Print the data verbatim. Leave every image out.

_ _ _ _ _

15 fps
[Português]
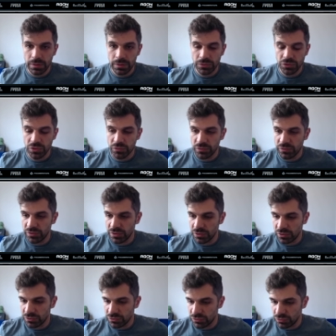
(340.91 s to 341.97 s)
Só fui ver o
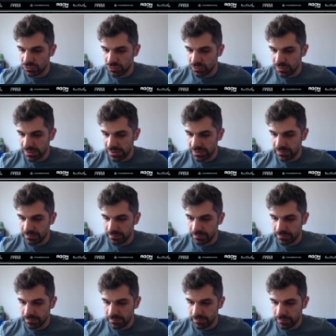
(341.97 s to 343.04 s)
negócio do som aqui.
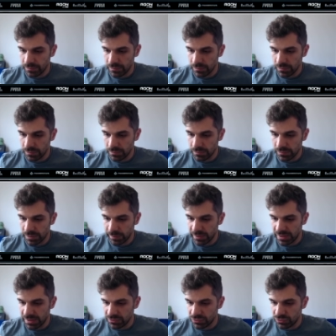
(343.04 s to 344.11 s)
Tá
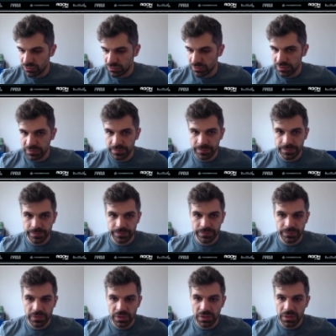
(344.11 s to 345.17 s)
beleza o som, né?
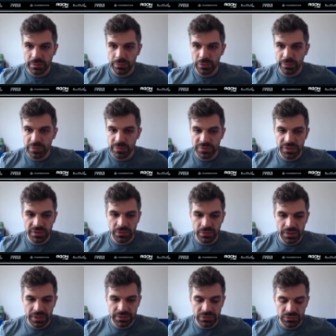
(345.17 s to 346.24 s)
Bom, bispo
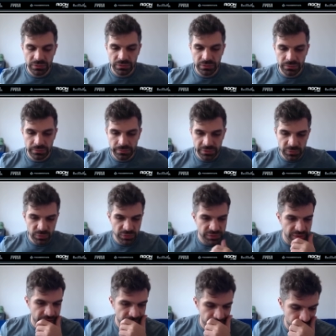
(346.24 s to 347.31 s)
C4, bispo
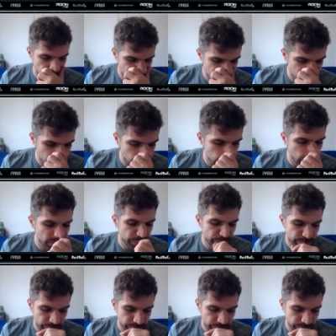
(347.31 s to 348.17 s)
C5 ele jogou.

_ _ _ _ _

Result for this task
15 fps
[Português]
(340.91 s to 341.97 s)
Só fui ver o
(341.97 s to 343.04 s)
negócio do som aqui.
(343.04 s to 344.11 s)
Tá
(344.11 s to 345.17 s)
beleza o som, né?
(345.17 s to 346.24 s)
Bom, bispo
(346.24 s to 347.31 s)
C4, bispo
(347.31 s to 348.17 s)
C5 ele jogou.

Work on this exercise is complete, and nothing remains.